Unfortunately, not every continuous variable can be predicted effectively using a straight line (a linear model). Imagine the relationship between your 5k time as a runner and how many hours a week you train. At the very least the improvements in your time are going to trail off with additional training (going from 0 -> 10 hrs training a week is going to have way more impact than going from 60 -> 70 hrs). And the chances are that at some point in time, you'll overtrain and additional training will actually degrade your performance. You could certainly model the relationship between weekly training hours and 5k time with a straight line, but for some values of weekly training time, the accuracy of the prediction would probably be extremely low.

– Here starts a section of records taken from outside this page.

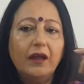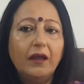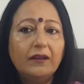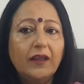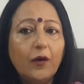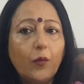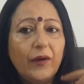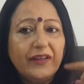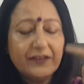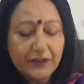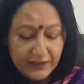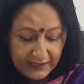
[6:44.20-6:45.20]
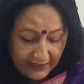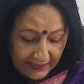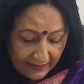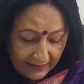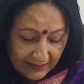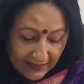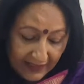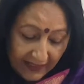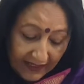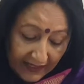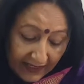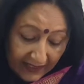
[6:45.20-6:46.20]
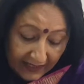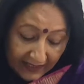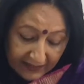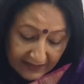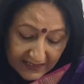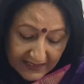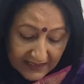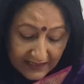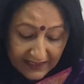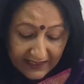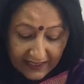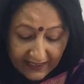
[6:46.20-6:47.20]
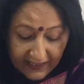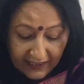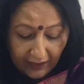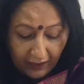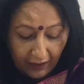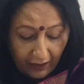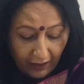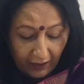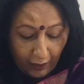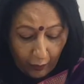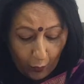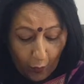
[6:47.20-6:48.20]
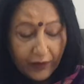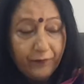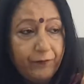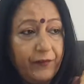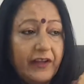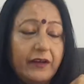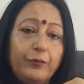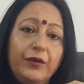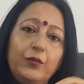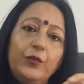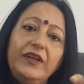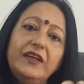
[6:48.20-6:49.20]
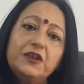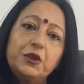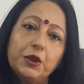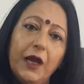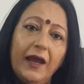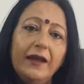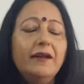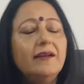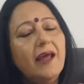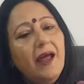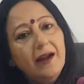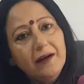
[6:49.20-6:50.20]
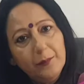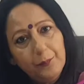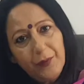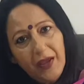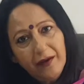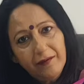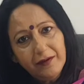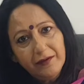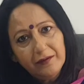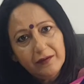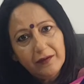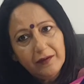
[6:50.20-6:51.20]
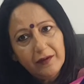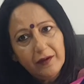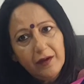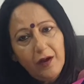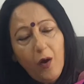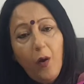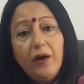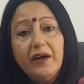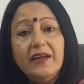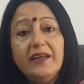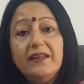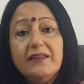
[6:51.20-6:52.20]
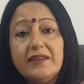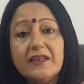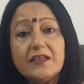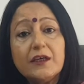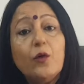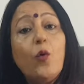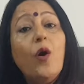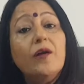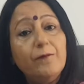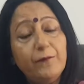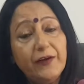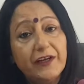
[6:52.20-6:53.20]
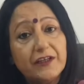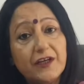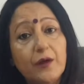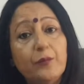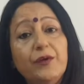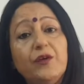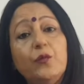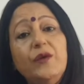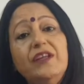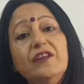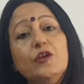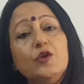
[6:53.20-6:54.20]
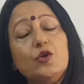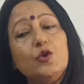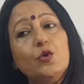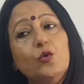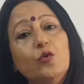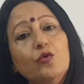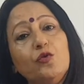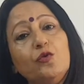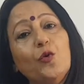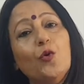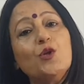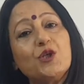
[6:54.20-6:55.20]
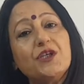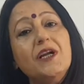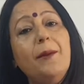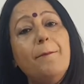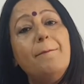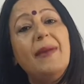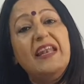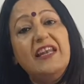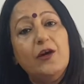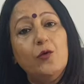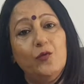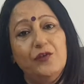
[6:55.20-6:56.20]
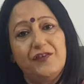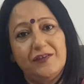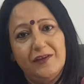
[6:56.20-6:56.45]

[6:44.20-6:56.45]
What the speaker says: the question is it really a conflict between a child and a parent? Or is it a conflict between the two social milieus,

In this section, you'll be introduced to a number of concepts to help you to make predictions where there is not a linear relationship between the predictor and target variables.

Interactions

You'll start by introducing the concept of interactions - where two or more variables interact in a non-additive manner when affecting a third variable. Then you'll look at why they are important and how to account for them.

Polynomial Regression

You'll then implement higher-order equations for solving regressions. A linear expression can be described by an equation in the form of y = mx + b. A polynomial expression brings in higher powers of x (squared, cubed, etc). By allowing for equations containing higher-order terms you may be able to better fit a curve to your data set, better predicting future values.

Bias-Variance Tradeoff

While polynomial regression can improve the accuracy of your models, they also exacerbate the risk of over-fitting the data, making your model extremely accurate for the training set but completely inaccurate for any future data points the model wasn't trained on. You'll take some time to look at the concept of bias-variance trade-off and how it relates to underfitting and overfitting data sets.

Ridge and Lasso Regression

Next up, you'll learn about Ridge and Lasso regressions - two techniques that penalize more complex models to reduce overfitting.

AIC and BIC

Finally, you'll learn about AIC and BIC - two tools for comparing potential models to help better select between them.

Summary

It's time to start learning about extensions to linear models!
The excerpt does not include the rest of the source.